= ACTIVITY =
Every line holding the word "says" should be copied from the material.
☆ ☆ ☆ ☆
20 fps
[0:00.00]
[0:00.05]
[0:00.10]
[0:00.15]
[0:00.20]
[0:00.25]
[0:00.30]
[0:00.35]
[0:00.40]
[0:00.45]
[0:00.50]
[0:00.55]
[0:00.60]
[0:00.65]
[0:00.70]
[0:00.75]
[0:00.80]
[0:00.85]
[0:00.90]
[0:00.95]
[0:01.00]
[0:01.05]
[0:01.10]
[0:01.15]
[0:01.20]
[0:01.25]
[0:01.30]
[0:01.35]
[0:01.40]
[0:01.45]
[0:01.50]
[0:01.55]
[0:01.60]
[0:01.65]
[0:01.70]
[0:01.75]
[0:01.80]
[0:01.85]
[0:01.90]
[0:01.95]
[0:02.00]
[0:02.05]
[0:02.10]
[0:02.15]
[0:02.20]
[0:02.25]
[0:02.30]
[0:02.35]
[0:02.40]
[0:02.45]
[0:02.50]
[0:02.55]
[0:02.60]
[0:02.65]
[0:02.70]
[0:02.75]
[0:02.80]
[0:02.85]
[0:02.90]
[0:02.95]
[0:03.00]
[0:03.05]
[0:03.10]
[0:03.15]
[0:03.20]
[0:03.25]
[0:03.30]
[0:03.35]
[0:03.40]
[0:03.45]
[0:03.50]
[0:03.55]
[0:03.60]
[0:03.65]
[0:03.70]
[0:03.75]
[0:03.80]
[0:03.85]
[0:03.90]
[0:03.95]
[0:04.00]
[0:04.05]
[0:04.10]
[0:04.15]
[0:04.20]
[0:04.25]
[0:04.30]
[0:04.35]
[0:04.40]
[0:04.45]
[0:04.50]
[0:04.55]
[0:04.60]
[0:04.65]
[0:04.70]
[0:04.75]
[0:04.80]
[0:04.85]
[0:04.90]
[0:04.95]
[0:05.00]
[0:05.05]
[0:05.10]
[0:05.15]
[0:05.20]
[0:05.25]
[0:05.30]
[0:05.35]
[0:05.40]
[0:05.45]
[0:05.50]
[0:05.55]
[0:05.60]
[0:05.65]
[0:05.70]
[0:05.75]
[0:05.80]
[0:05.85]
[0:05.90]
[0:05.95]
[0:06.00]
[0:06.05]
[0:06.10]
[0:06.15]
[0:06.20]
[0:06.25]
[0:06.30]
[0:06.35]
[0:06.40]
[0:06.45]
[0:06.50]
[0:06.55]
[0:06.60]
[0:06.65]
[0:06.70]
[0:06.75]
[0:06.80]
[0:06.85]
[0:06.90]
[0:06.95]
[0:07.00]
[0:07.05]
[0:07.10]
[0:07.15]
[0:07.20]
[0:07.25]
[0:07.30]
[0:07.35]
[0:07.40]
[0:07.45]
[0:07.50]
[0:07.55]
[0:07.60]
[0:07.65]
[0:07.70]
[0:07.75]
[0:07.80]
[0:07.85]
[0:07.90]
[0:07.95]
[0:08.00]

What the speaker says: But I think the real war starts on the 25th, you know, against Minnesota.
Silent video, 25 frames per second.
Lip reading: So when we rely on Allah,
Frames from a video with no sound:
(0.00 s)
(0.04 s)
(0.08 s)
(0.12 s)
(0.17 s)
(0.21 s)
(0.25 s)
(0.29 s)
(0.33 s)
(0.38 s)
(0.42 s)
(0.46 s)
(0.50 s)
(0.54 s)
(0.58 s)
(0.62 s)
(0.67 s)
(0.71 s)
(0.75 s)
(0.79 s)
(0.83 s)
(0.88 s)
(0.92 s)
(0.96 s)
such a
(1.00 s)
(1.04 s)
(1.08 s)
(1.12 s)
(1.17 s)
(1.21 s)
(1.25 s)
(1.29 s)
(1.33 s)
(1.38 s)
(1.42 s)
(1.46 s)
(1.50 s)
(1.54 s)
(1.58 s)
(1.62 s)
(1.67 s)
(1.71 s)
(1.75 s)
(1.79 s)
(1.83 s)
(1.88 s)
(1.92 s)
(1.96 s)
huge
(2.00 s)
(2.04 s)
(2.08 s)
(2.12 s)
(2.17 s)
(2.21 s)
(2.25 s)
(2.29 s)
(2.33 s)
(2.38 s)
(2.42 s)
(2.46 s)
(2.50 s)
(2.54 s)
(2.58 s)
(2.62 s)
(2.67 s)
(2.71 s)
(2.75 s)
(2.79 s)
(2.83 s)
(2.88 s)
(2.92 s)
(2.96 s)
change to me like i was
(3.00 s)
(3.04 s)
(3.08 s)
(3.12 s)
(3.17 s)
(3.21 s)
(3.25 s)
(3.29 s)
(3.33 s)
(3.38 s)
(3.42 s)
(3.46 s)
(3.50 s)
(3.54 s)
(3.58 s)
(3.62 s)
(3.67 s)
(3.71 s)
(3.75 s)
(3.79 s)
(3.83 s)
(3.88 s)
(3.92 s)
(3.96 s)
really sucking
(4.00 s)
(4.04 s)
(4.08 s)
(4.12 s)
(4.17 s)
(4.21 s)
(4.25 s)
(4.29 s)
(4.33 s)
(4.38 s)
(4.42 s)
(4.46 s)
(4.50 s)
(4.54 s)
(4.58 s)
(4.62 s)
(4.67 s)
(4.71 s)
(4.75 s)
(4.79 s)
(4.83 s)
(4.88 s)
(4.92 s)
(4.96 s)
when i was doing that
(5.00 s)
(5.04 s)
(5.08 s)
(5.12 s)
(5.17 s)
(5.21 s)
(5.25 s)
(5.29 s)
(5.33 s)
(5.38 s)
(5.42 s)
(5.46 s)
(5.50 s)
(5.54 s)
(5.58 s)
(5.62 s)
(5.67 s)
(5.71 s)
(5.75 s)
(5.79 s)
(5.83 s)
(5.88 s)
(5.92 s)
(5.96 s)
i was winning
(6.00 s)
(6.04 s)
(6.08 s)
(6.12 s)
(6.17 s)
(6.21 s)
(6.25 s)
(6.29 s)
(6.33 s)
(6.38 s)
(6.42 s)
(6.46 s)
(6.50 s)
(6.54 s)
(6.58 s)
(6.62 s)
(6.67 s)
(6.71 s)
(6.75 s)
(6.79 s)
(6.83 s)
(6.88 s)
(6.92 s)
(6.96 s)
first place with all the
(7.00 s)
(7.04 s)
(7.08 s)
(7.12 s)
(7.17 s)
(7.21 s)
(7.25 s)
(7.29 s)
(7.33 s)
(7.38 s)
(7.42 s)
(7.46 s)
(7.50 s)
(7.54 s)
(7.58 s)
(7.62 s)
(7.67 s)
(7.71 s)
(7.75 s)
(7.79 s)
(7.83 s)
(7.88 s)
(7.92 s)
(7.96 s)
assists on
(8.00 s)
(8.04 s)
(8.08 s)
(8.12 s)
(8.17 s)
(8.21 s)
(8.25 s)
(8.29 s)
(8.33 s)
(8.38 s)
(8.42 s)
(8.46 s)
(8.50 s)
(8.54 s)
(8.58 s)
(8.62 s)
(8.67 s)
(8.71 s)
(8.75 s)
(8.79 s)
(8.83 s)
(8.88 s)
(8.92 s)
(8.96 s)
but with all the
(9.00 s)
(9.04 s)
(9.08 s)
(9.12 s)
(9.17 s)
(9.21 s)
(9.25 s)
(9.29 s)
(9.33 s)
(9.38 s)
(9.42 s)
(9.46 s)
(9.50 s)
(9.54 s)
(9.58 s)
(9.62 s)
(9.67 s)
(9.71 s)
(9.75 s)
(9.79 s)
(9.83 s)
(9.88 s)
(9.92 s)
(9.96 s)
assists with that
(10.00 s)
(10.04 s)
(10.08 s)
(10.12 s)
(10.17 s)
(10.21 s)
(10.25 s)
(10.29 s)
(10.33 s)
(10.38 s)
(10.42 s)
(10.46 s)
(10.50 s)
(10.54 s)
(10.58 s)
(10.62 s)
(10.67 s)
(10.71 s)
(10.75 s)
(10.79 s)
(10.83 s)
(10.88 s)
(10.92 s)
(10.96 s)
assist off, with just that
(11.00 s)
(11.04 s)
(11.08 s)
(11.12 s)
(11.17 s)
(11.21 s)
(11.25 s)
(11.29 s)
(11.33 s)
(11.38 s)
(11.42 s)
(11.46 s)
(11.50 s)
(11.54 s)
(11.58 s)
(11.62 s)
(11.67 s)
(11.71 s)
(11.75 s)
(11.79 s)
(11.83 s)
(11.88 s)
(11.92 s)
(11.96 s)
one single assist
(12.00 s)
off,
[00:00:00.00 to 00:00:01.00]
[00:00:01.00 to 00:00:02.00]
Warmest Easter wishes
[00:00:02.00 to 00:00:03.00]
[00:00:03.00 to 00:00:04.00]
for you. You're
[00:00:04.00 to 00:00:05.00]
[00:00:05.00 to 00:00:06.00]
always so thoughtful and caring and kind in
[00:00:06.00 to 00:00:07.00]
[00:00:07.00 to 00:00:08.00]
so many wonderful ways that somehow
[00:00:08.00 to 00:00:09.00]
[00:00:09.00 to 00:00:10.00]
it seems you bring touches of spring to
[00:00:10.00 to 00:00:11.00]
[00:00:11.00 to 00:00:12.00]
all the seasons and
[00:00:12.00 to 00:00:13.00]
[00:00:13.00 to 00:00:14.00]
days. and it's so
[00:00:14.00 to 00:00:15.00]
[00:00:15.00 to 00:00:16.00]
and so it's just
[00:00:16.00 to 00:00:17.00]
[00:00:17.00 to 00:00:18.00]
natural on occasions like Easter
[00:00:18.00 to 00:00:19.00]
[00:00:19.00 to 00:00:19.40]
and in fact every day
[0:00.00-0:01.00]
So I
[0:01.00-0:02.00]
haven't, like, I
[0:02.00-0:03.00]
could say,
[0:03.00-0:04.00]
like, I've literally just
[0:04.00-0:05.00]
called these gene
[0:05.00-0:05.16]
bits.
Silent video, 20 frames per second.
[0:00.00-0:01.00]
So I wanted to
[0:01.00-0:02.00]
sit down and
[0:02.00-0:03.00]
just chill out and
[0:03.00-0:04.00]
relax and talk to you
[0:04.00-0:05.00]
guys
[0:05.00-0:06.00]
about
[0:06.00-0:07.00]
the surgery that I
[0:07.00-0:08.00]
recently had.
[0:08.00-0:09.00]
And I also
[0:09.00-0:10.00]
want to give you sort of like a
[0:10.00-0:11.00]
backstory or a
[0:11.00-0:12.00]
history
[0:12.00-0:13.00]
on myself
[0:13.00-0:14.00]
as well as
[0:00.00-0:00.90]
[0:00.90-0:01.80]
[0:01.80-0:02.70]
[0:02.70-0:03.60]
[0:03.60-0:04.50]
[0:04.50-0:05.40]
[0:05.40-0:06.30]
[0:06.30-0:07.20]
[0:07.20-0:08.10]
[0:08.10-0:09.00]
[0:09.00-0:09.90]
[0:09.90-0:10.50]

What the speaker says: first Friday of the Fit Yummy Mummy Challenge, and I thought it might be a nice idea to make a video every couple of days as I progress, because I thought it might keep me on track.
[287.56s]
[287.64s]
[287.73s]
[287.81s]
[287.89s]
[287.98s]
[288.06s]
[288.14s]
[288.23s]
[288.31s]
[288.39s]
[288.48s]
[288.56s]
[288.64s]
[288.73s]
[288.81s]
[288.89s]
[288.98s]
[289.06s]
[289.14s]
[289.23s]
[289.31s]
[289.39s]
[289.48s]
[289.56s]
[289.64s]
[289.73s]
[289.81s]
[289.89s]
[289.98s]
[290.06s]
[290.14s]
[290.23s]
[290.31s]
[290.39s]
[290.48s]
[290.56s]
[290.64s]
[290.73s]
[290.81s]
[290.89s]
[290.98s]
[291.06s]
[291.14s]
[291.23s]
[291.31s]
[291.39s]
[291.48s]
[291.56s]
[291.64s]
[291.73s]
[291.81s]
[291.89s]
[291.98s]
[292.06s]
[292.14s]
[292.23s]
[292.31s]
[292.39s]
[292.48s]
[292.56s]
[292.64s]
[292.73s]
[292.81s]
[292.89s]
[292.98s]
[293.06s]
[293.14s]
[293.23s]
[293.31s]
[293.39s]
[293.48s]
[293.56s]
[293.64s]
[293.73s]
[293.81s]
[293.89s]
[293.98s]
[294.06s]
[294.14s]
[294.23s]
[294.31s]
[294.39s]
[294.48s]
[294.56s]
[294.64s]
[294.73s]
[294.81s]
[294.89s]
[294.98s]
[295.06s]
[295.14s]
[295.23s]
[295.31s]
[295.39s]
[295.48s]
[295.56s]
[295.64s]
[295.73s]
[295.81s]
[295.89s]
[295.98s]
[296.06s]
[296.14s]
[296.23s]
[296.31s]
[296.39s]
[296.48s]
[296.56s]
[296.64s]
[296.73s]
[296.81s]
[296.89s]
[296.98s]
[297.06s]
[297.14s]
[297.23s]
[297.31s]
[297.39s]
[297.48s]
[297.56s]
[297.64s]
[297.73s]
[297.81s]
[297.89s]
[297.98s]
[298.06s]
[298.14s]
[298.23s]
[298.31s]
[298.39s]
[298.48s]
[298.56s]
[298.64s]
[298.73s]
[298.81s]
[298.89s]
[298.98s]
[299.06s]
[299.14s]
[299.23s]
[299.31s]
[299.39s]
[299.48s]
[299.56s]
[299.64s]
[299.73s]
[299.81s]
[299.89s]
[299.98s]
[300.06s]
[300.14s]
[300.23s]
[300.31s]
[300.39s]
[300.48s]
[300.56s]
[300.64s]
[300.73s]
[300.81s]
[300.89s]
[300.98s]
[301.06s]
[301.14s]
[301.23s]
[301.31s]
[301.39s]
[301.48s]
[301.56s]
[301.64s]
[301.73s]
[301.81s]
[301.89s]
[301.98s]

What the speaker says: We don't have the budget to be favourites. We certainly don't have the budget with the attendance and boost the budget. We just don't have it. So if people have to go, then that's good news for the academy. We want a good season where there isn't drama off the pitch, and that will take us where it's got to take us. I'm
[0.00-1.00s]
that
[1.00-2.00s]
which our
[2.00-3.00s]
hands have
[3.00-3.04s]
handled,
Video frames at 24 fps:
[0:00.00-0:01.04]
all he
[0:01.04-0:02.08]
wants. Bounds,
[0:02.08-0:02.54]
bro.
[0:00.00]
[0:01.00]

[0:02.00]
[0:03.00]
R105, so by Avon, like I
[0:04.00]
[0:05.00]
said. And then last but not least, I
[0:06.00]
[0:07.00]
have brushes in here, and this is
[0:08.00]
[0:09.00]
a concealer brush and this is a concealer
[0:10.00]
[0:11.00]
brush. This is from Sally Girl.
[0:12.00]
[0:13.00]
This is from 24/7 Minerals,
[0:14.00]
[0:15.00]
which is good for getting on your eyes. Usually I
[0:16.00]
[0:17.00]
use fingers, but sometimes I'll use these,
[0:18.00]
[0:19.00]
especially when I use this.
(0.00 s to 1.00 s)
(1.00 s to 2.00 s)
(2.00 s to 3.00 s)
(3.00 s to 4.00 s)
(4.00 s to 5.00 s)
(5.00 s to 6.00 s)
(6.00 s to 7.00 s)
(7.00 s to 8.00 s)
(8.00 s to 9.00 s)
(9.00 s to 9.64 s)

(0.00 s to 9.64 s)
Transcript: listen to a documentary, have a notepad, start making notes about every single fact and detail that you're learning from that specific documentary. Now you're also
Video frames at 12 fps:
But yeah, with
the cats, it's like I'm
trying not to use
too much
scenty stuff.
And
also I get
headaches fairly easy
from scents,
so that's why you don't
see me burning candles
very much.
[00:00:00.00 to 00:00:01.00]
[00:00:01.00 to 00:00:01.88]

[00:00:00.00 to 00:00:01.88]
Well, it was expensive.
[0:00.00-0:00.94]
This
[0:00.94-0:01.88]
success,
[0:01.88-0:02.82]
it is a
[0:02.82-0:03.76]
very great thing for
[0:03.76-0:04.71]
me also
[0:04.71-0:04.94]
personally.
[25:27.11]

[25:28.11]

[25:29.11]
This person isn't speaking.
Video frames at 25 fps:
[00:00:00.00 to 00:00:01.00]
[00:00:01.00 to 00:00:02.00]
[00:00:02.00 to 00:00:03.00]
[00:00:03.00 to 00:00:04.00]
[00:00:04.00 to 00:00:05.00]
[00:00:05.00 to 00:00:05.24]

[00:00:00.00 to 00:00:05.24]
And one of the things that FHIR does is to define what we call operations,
☆ ☆ ☆ ☆
= YOUR SOLUTION =
What the speaker says: But I think the real war starts on the 25th, you know, against Minnesota.
What the speaker says: first Friday of the Fit Yummy Mummy Challenge, and I thought it might be a nice idea to make a video every couple of days as I progress, because I thought it might keep me on track.
What the speaker says: We don't have the budget to be favourites. We certainly don't have the budget with the attendance and boost the budget. We just don't have it. So if people have to go, then that's good news for the academy. We want a good season where there isn't drama off the pitch, and that will take us where it's got to take us. I'm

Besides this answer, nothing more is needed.